Für Ölkonzerne bedeutet das knapper werdende Öl eine Erhöhung der Ölpreise. Öl wird damit erst recht zu einem begehrten und umkämpften Rohstoff, der hohe Profite verspricht.
In der Autoindustrie herrscht ein harter Wettkampf um Marktanteile. Für alle Autofirmen hat die Expansion in den chinesischen Markt höchste Priorität, egal welche ökologischen Folgen das hat.

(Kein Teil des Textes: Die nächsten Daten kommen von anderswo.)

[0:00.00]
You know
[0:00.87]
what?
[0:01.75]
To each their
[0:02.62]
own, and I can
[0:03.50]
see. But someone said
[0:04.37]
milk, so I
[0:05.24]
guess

Die G8 werden keine Maßnahmen ergreifen, um die mächtigsten Konzerne ihrer Länder in die Schranken zu weisen. Ihre Macht beruht auf der wirtschaftlichen Stärke dieser Unternehmen, die hauptverantwortlich dafür sind, dass es keinen radikalen Wechsel in der Energieerzeugung und im Verkehr gibt. Als Wettbewerbsstaaten schützen sie die Interessen ihrer Unternehmen und setzen sich für das Wachstum der Energie- und Autounternehmen ein.

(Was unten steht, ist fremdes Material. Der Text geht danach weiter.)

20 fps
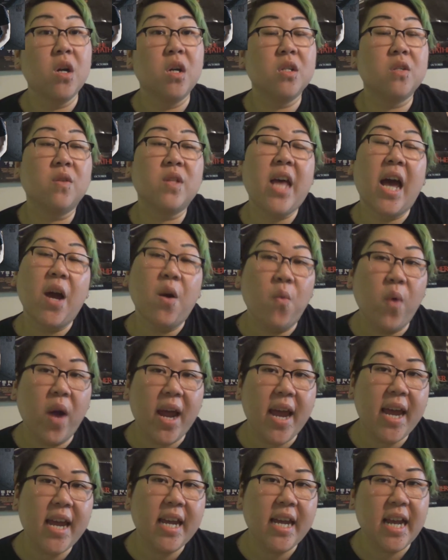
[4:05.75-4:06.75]
so that
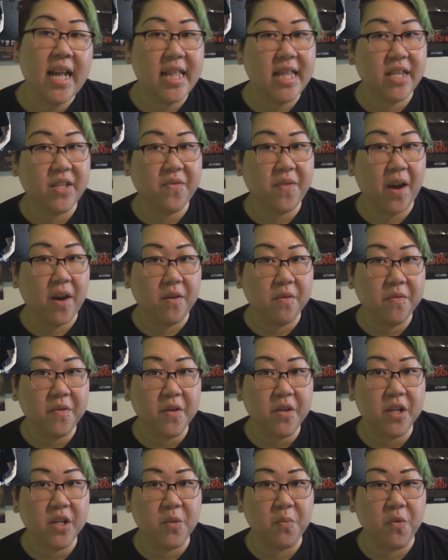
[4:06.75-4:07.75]
way, in this found
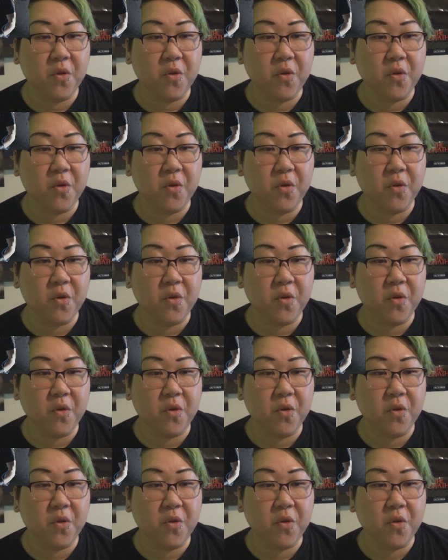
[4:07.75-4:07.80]
footage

Am offensichtlichsten ist dies in den USA. Präsident Bush ist ein Präsident der Ölindustrie.
Die Energieunternehmen spendeten in den 90er Jahren umgerechnet über 45 Millionen Euro sowohl für Republikaner als auch Demokraten und finanzierten umfangreiche Lobbying-Aktivitäten. Ergebnis war unter anderem die Verabschiedung einer Resolution im Senat im Juni 1997, die es den USA verbieten, jegliches internationales Klimaabkommen wie das von Kyoto zu unterzeichnen. Die USA sind der größte Verursacher von CO2 in der Welt und die Regierung erwartet Wettbewerbsnachteile, falls entscheidende Schritte für den Klimaschutz eingeleitet würden.
Die EU präsentiert sich oft als grünes Gegengewicht zu den USA. Doch auch hier werden effektive Maßnahmen für den Klimaschutz verhindert.
Ein Treffen der EU-Regierungschefs im letztes Jahr sprach sich gegen jegliche verbindliche Klimaschutzziele nach Ablauf des Kyoto-Protokolls 2012 aus. Auch die Erklärung der G8 zum Klimaschutz, die 2005 verabschiedet wurde, ist ein Beleg für deren Untätigkeit.
Zwar mangelt es nicht an wohl klingenden aber unverbindlichen Absichtserklärungen. Darin steht jedoch auch: Fossile Treibstoffe werden auch weiterhin eine wichtige Rolle im globalen Energiemix spielen, und wir werden Wege finden müssen, mit den damit verbundenen Luftverschmutzungen und Treibhausgasen umzugehen. Die Rettung der Umwelt wird nur gegen die Macht der G8 umzusetzen sein.
Die Loyalität zwischen den Regierungschefs der mächtigsten Staaten und jener Konzerne, die für die Zerstörung der Umwelt verantwortlich sind, verhindert bis heute ein radikales Umsteuern, das eine lebenswerte Zukunft sichern könnte. Statt einer aktiven Umgestaltung der Wirtschaft, die der Bedrohung angemessen ist, setzen die G8 auf Marktmechanismen um die Umwelt zu retten.
Doch solche Maßnahmen wie der so genannte Emissionshandel ermöglichen es den Konzernen derzeit vor allem, das Recht auf den Ausstoß von CO2 zu erhalten und dauerhaft zu sichern. Die Umweltorganisation Friends of the Earth kommt zu dem Ergebnis, dass die CO2-Emissionen in Europa bis 2012 sogar leicht steigen werden, sollten weitere entschlossene Schritte ausbleiben. Damit würden sogar die völlig unzureichenden Reduzierungs-Quoten des Kyoto-Protokolls unerfüllt bleiben.
Die Unfähigkeit der G8 den Klimawandel aufzuhalten, zeigt, dass der Kapitalismus zwar dynamisch ist, wenn es darum geht, die Rendite zu erhöhen. Er ist aber hilflos, wenn es darum geht, einschneidende Veränderungen im Interesse der Menschen durchzusetzen, die keinen finanziellen Gewinn bringen.
Vor die Wahl gestellt, ob die Macht der Konzerne erhalten werden soll, oder die Wirtschaft zugunsten unserer Zukunft in die Schranken gewiesen wird, entscheiden sich die G8 für den Machterhalt der Konzerne. In der Geschichte der Klassengesellschaften sind Zivilisationen immer wieder untergegangen, weil die Herrschenden ihre Machtstrukturen sichern wollten, statt den drohenden Untergang abzuwenden, indem sie auf ihre Privilegien verzichteten und das Ruder herumrissen. Wir brauchen eine globale Bewegung, die sich diesem Wahnsinn entgegenstellt.